//php echo do_shortcode(‘[responsivevoice_button voice=”US English Male” buttontext=”Listen to Post”]’) ?>
In the latest round of MLPerf training benchmark scores, Google showed four overall winning scores out of eight benchmarks. Nvidia claimed wins on two benchmarks versus Google on a per–accelerator basis, and a further four workloads that were uncontested.
This round of benchmarking attracted some of the biggest cutting–edge hardware and systems in the world, including systems with 4096 Google TPUv4s or 4216 Nvidia A100s, as well as latest–gen hardware from Graphcore and Intel’s Habana Labs. There were also interesting software–only submissions from Mosaic ML.

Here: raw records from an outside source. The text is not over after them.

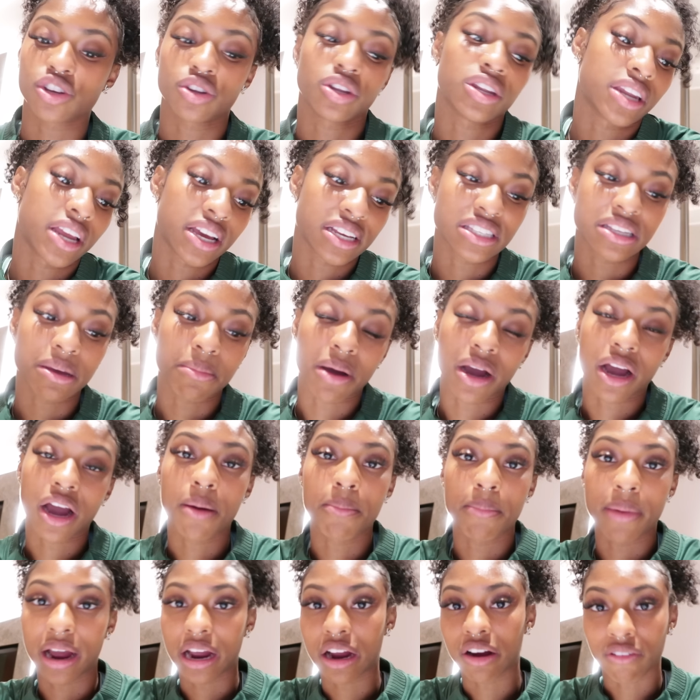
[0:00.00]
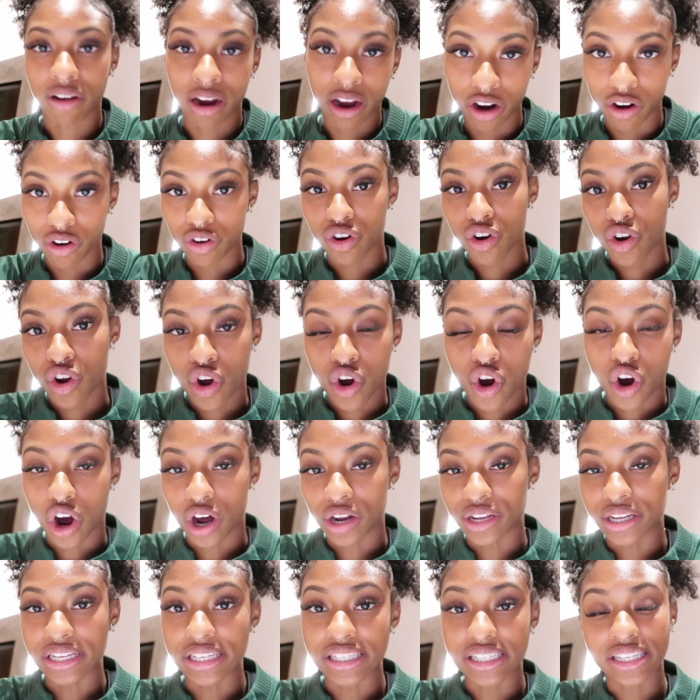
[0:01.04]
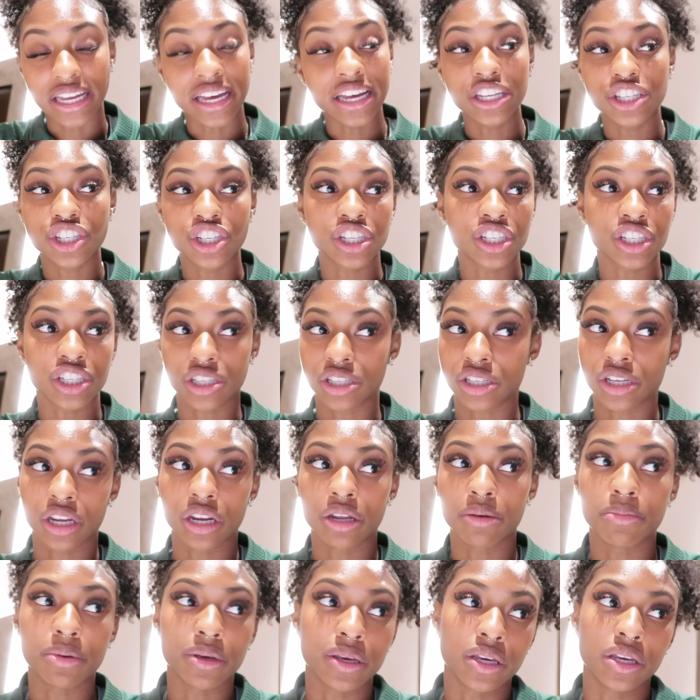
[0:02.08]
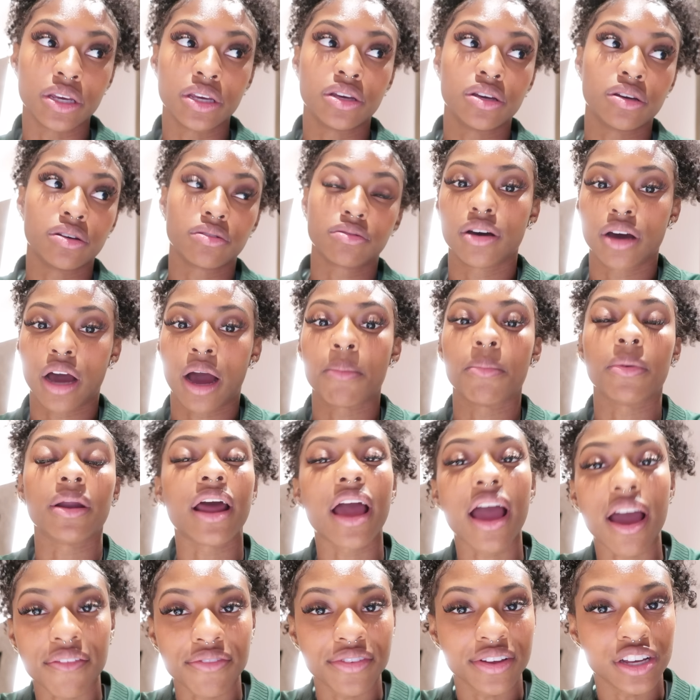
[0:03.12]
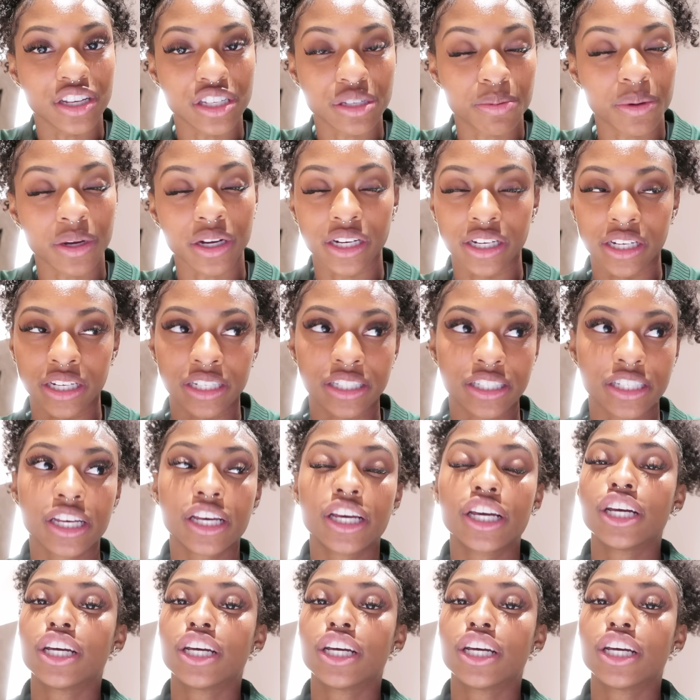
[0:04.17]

So the next time I come back around on these stages, I'm gonna have the experience.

Nvidia did not enter any submissions using its latest H100 hardware, saying that H100 will appear in future rounds of benchmarking. This means the latest–gen hardware from Google, Graphcore, and Habana was up against the 2–year–old Nvidia A100.
Overall, this round of scores showed significant improvement across the board. MLPerf executive director David Kanter quoted Peter Drucker: “What gets measured gets improved.”
“It’s important to start measuring performance and measure the right thing,” Kanter said. “If we’re trying to drive the industry true north, we’re probably 5 or 6 degrees off, but since we’re traveling together, we’re all going to go pretty fast.”
In the time since MLPerf began measuring training benchmark scores, we might have expected an improvement of 3.5× purely from Moore’s Law. But the latest round of scores shows the industry is outpacing Moore’s Law by 10× across the same time frame based on hardware and software innovation. Kanter’s analysis also showed the fastest training results had improved 1.88× versus the last round of scores for the biggest systems, while 8–accelerator systems improved up to 50%.
“As a barometer of progress for the industry, things are looking pretty good,” he said.
As usual, submitting hardware companies showed how the same set of results proved each is really the winner. Here’s a run–down of the scores they showed and what it means.
Google submitted two results for its 4096–TPUv4 system in the cloud, which the company said is publicly available today. The system in question, in Google’s data center in Oklahoma, operates with 90% carbon–free energy, with a power usage effectivenes) of 1.1, making it one of the most energy efficient data centers in the world.
For the 4096–TPUv4 system, its winning times were 0.191 min for ResNet (versus Nvidia’s 4216 A100s, which did it in 0.319 min) and 0.179 minutes for BERT (versus 4096 Nvidia A100s, which did it in 0.206 min).
With smaller TPU systems, the cloud giant also won RetinaNet (the new object detection benchmark) in 2.343 min and Mask R–CNN in 2.253 min.
Google submitted scores for five of the eight benchmarks, adding that the scores represented a “significant improvement” over its previous submissions. Google’s figures put their average speedup at 1.42× the next fastest non–Google submission, and 1.5× versus Google’s June 2021 results.
The internet giant said it has been doing a great deal of work to improve the TPU’s software stack. Scalability and performance optimizations have been made in the TPU compiler and runtime, which includes faster embedding lookups and improved model weight distribution across multiple TPUs.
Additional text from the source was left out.